Universal’s Blu-ray resurrects All Quiet on The Western Front as never before. The B&W elements have been given a superior restoration for Universal's 100th Anniversary and the results are very impressive to say the least. Scenes that were pale and poorly contrasted on Universal's previously released DVD have been brought back with a startling clarity in 1080p. While the studio has employed DNR to minimize the severity of the film grain, there's still quite enough of it present to give this transfer a very film like quality. Contrast levels are vastly improved over the aforementioned DVD release. Fine detail sparkles. Truly, this transfer is far beyond what I ever expected this film could ever look like on home video. It's a revelation that made me want to see this movie again - twice!

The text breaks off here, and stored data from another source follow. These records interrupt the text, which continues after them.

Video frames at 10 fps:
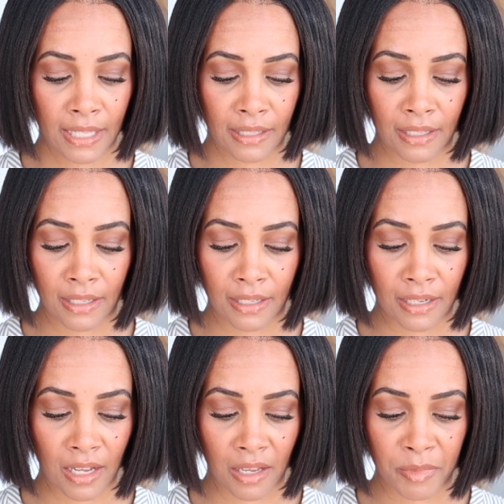And then
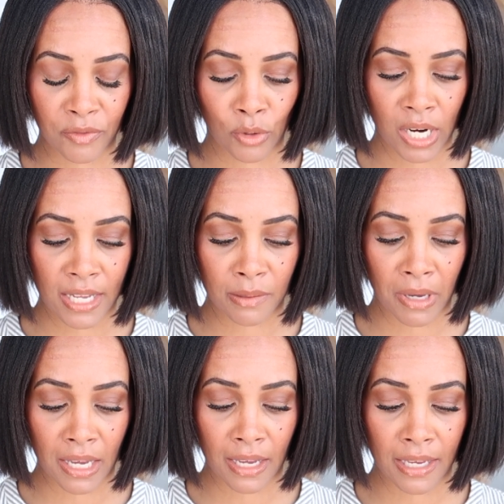um, as far as
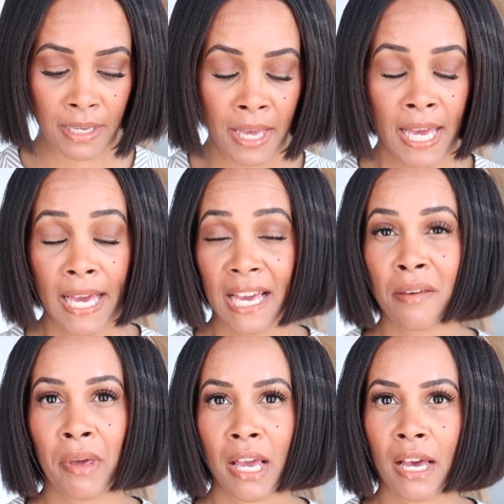my
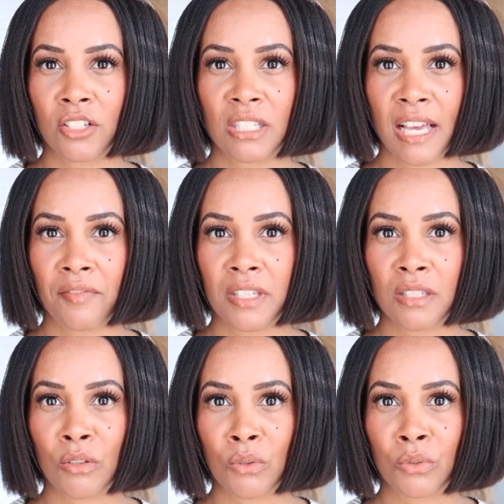handbag, I just have this
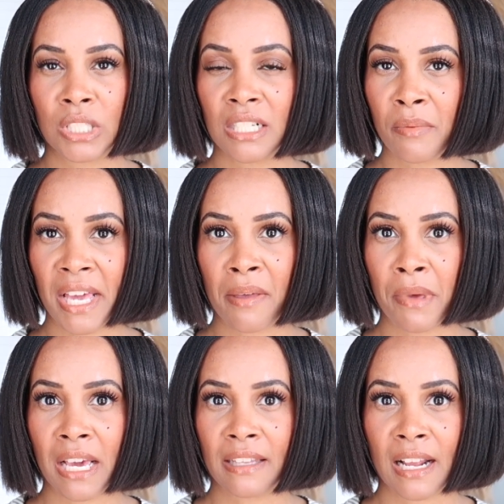little denim
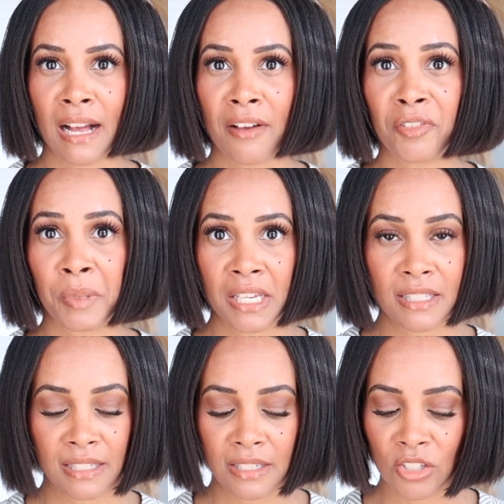handbag that I got from
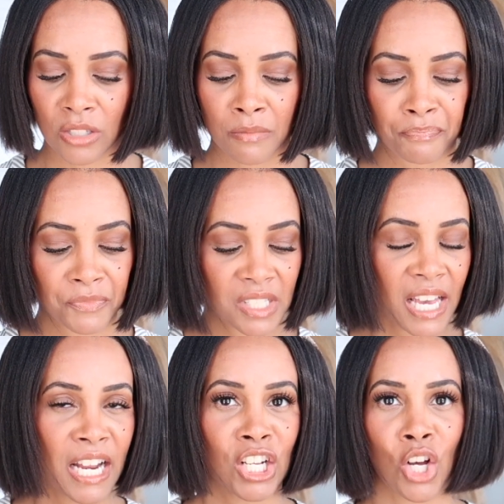Etsy. Just to
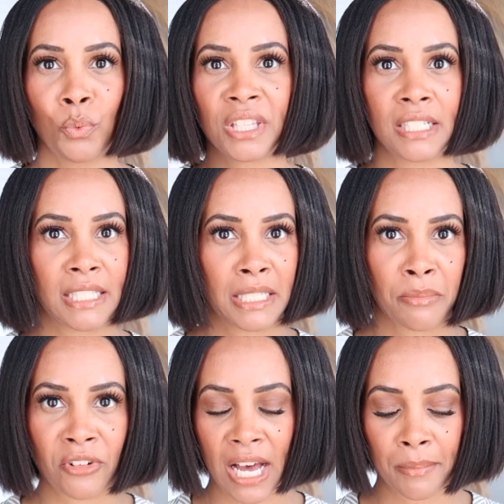kind of go with the
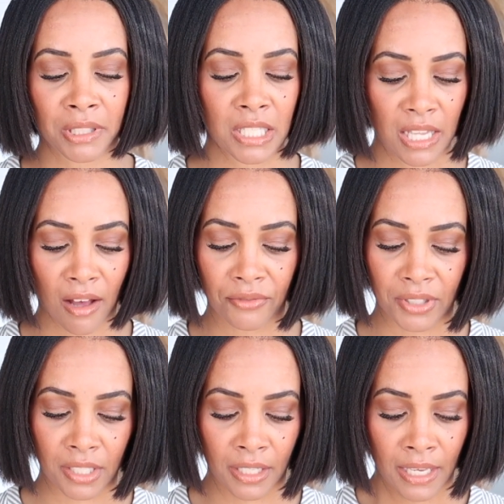denim vibe of this
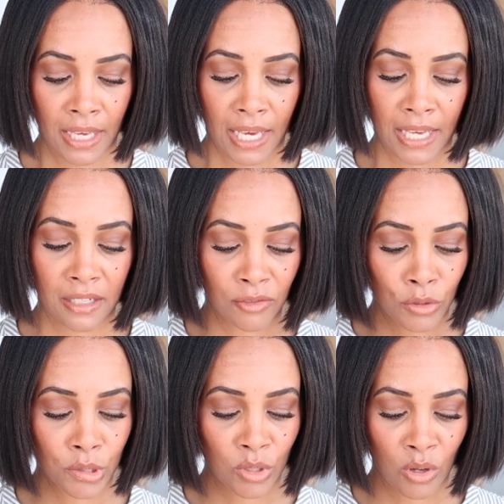outfit. And then of
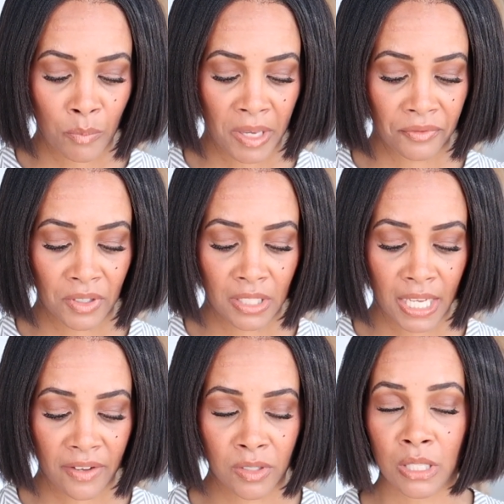course on my feet I
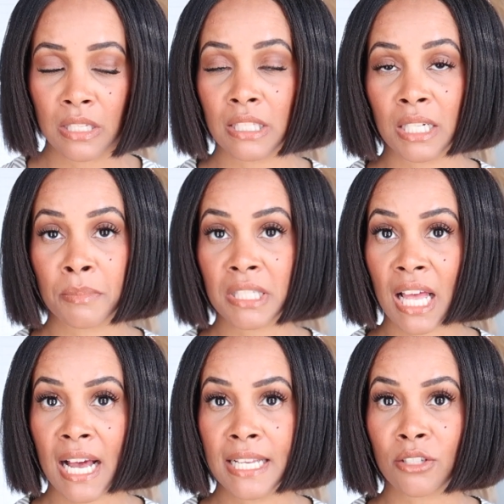have on these denim
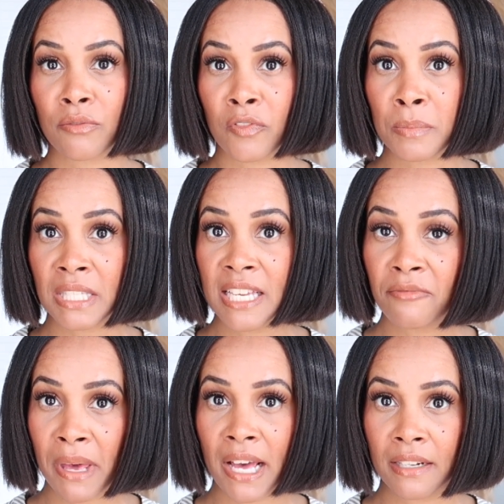slides are from
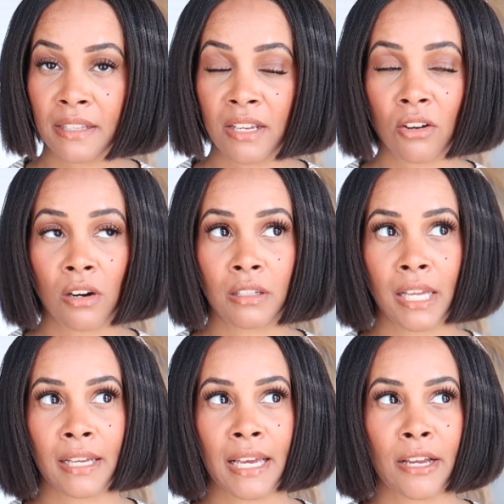Steve Madden. They are
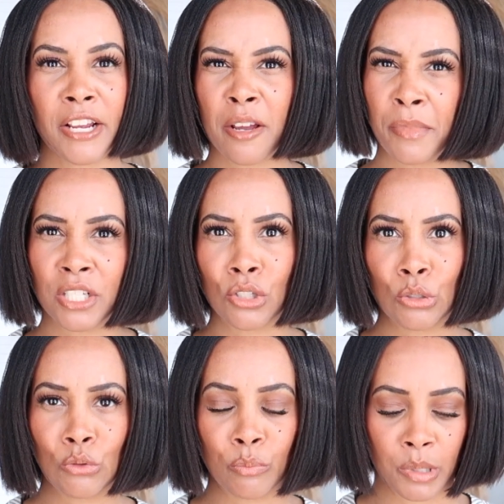like a Hermès
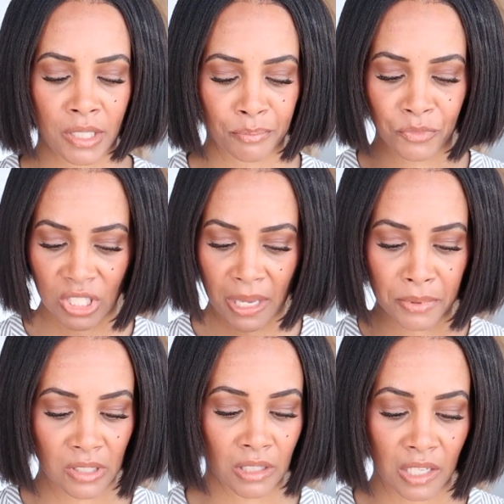dupe but just
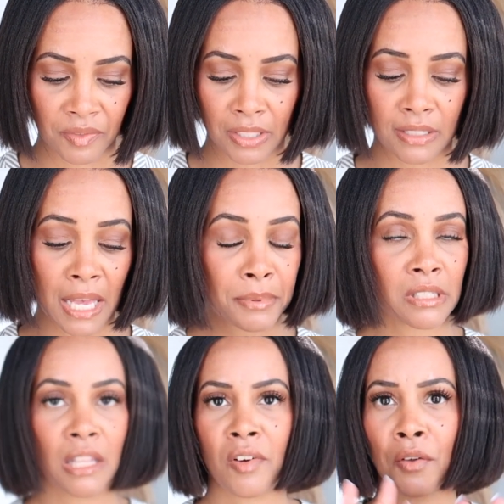absolutely love this.
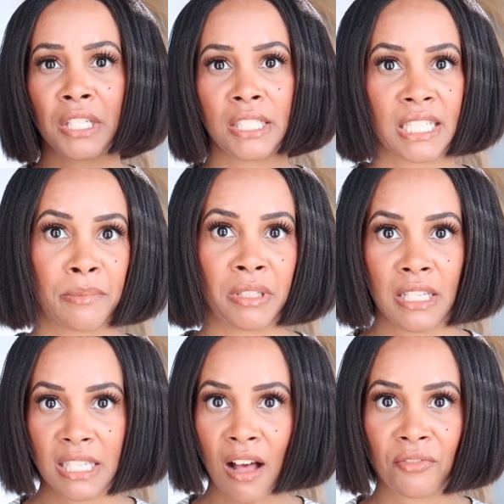Absolutely love all the denim in
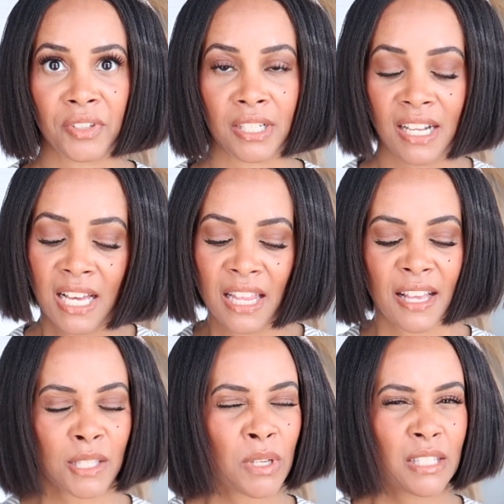this outfit.
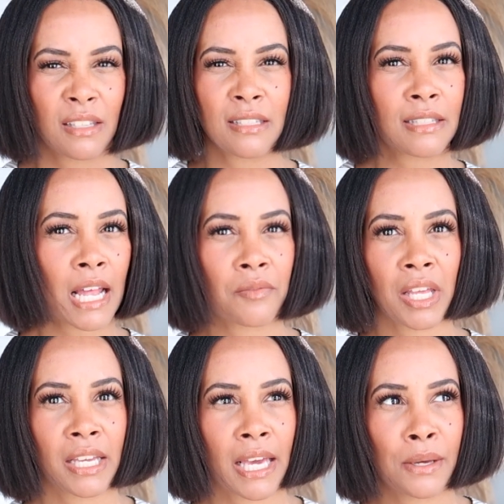That's why I said this is kind of
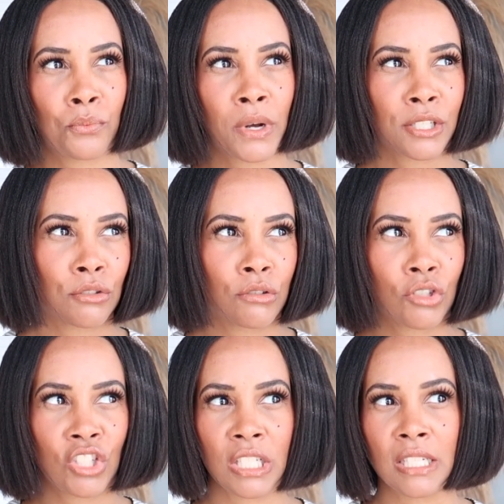like a western
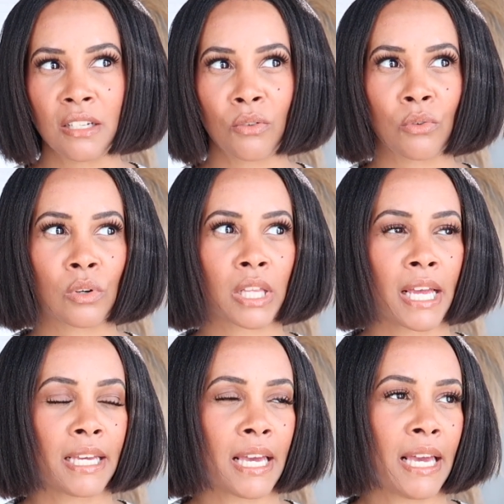chic or
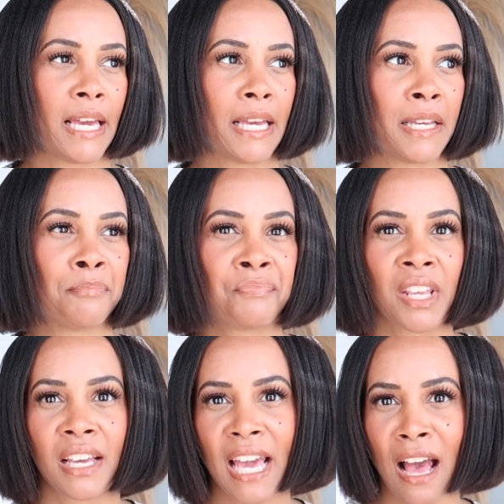like a
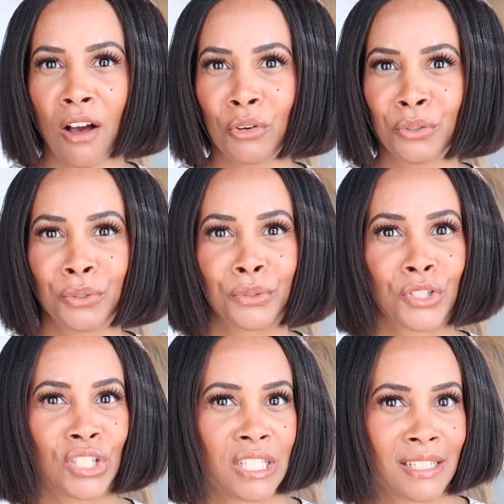cowgirl
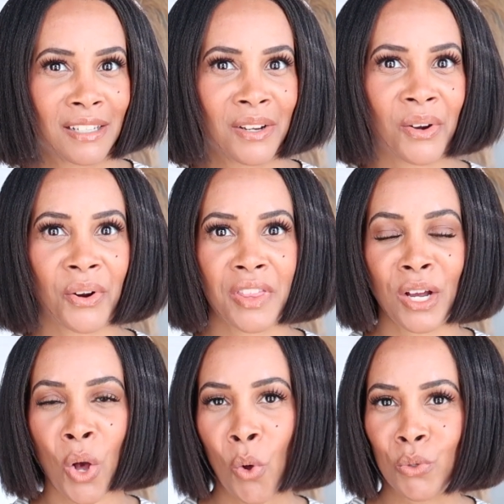chic or
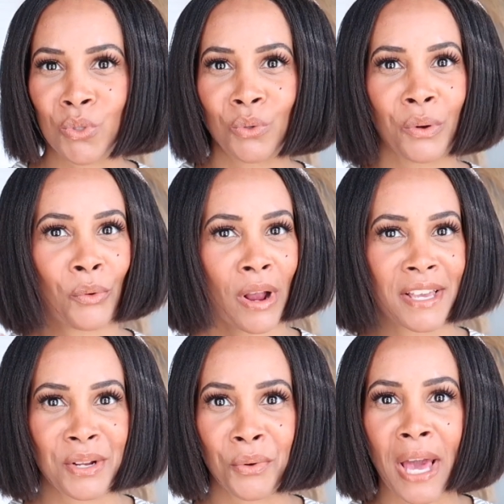that coastal,
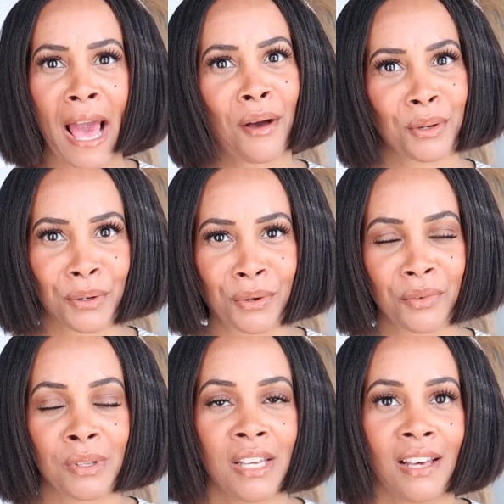you know,
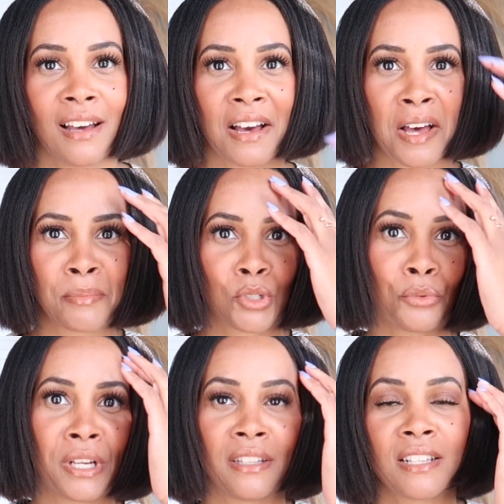cowgirl um,
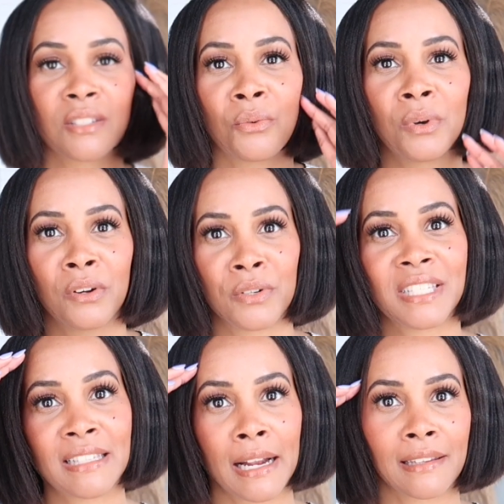trend that's going or
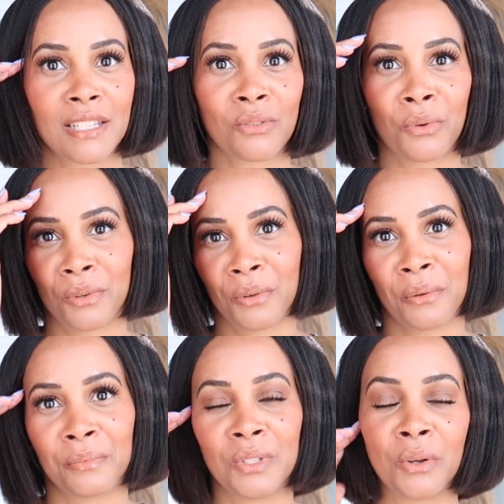aesthetic that's going
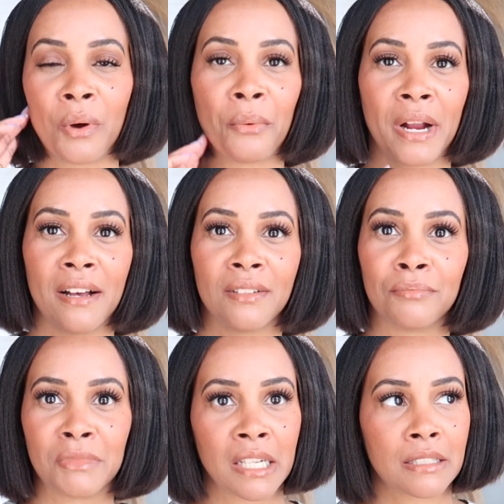on, you know,
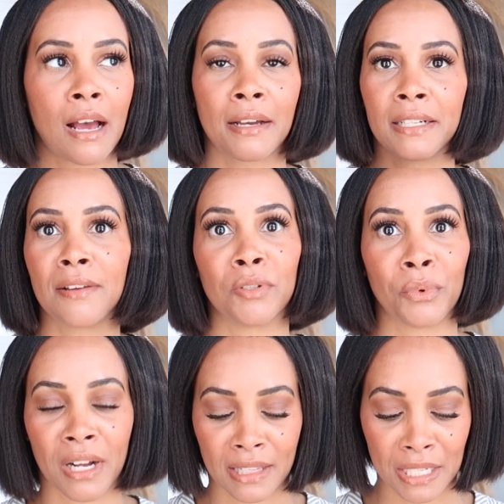around TikTok and
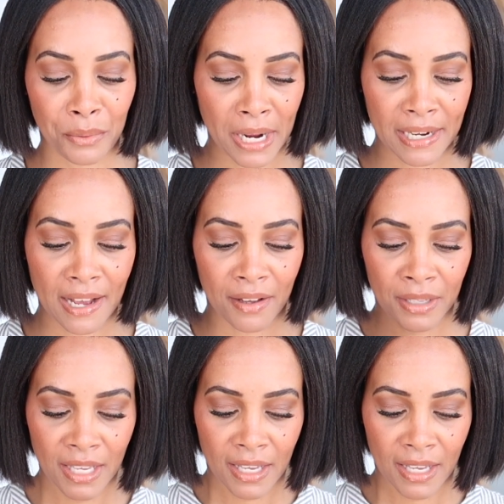everywhere, I think right now.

The audio has also been restored for this presentation. If anything, it has dated for more than the picture elements. There's a slight, but notable hiss. Again, Universal has done all they could to resurrect the original sound elements. They should be given top marks. Given the film’s importance and prestige, it’s a minor tragedy that the Blu-ray doesn't get updated in the extras department. No audio commentary or documentary on the film. We get Universal's junket on their anniversary celebration and the same Robert Osborne intro that came with the DVD. Otherwise, this is a bare bones offering from Universal. I should also add that the Blu-ray packaging is rather impressive. We also get a very nice booklet presentation with some interesting factoid style information and an informative introduction. But as I stated on Universal's reissue of To Kill A Mockingbird - more was expected of the studio with extra materials - especially for a 100th anniversary! But for the sheer impressiveness of this remastered image, All Quiet on the Western Front gets high marks and is highly recommended!